Well why are you asking what other families do? Do what you want. Some people would see this as an opportunity to change the dynamic and rebuild the relationship. But if you don't want to you don't have to.
Anonymous
Anonymous wrote:
Anonymous wrote:
Anonymous wrote:
Anonymous wrote:
Anonymous wrote:
Anonymous wrote:
Anonymous wrote:It just depends. If your child is moving back in because of a trauma or problem, or is pregnant, or is a NEET, that is one thing because the parent is having to take on a challenging situation with no clear end. If it is a summer break or a semester distance learning due to covid, that is different. If it is just about holiday breaks from college, why not do 50/50, it's just a few weeks so what is the big deal? The way you phrase it as "after turning 18" would capture a lot of high school seniors and I doubt anyone is tossing their child out on their birthday.
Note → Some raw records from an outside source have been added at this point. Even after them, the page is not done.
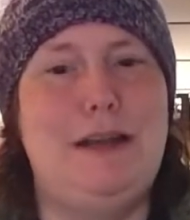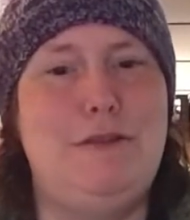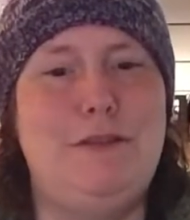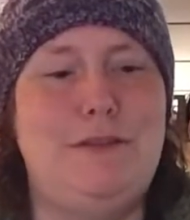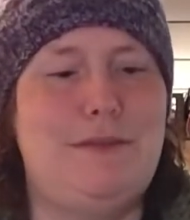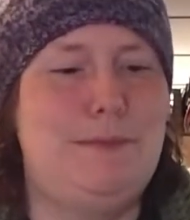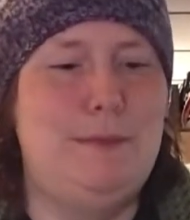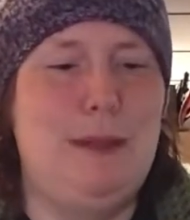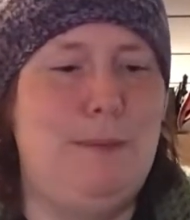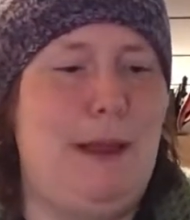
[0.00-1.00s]
I was just
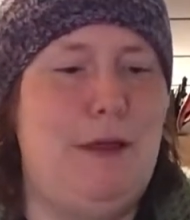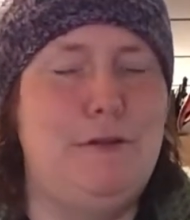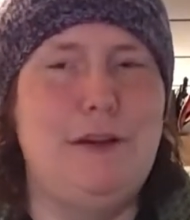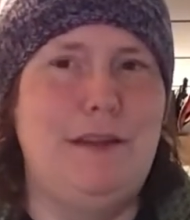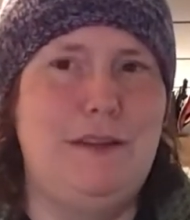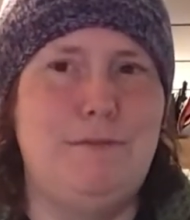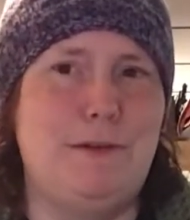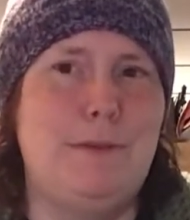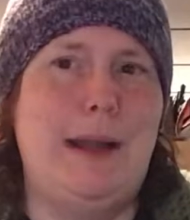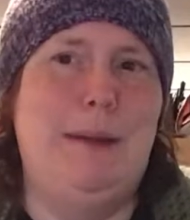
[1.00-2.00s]
apologizing for
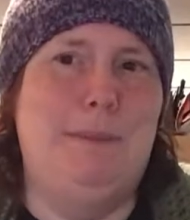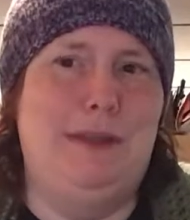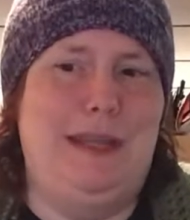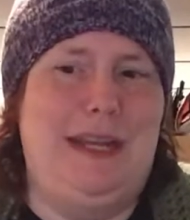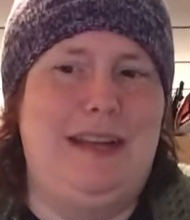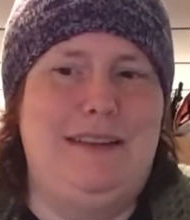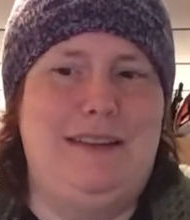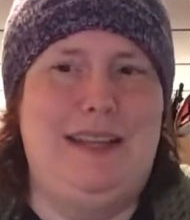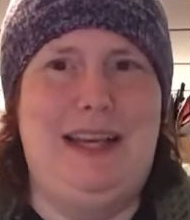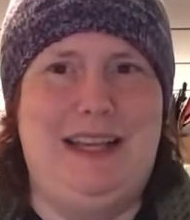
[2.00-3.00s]
rambling
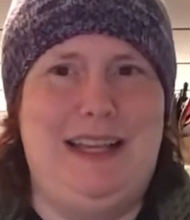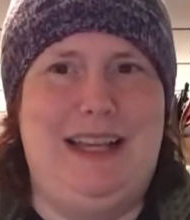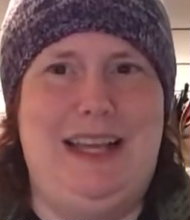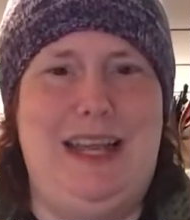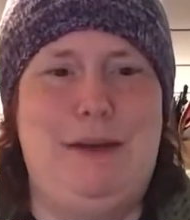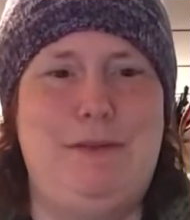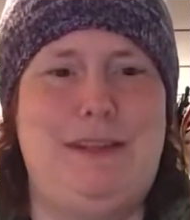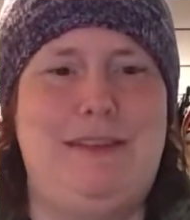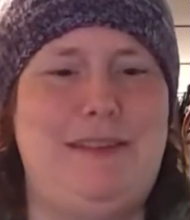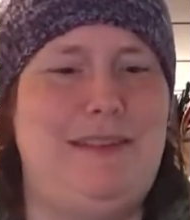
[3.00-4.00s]
because I have a
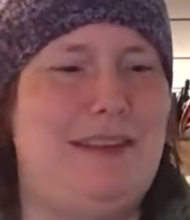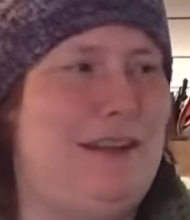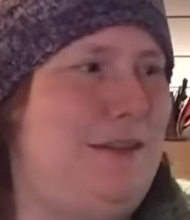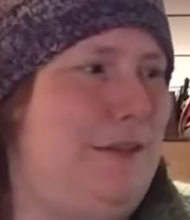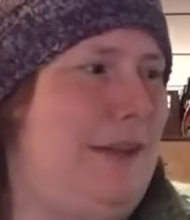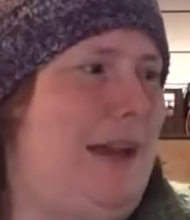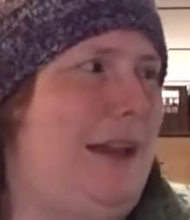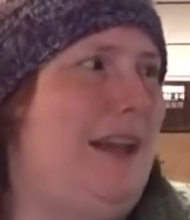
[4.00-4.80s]
tendency to do that.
And, again, if divorced, how do you make the choice about were they should live in the first situation? Here again, I feel like I was ostracized from their lives for nearly 18 years - very little but a monthly check, in reality - and really feel like it should be the ex who should deal with this kind of situation.

Has anyone had this experience? I'm asking from a parent's perspective.


You either tell the child yes, yes with conditions, or no. You aren't obligated to say yes. But your child isn't obligated to like it if you say no. It is as simple as that. Your child's other parent can also say yes or no. I feel like it is unclear what you are actually asking. Nobody has to deal with this situation, because the child is 18. It is entirely optional. You can try to have a closer and more supportive relationship, or a more distant one with strong boundaries can be your goal. It is up to you.


Thank you, pp, this answer is actually helpful.


I wonder if your attitude that "the ex should deal" has any relationship to you being ostracized. It doesn't sound like you are a very involved or patient or supportive parent. This could be a chance to spend time with your child as an adult and get to know them. Some people would jump at that chance. But no, "the ex should deal".


You have no idea how much I did my best to be involved - only to be actively pushed away at every turn. I’m tired from it all and yes, looking forward to the next chapter in my life - which I have essentially put on hold as DC were growing up. And unless you’ve actually experienced what it feels like to be nothing but a monthly check, you can step away from the conversation.


Well why are you asking what other families do? Do what you want. Some people would see this as an opportunity to change the dynamic and rebuild the relationship. But if you don't want to you don't have to.


Maybe I'm interested in hearing the thoughts of others who have been in/through the same situation. Maybe I'm struggling with how I feel, and what does or doesn't feel right. Did you ever think of that?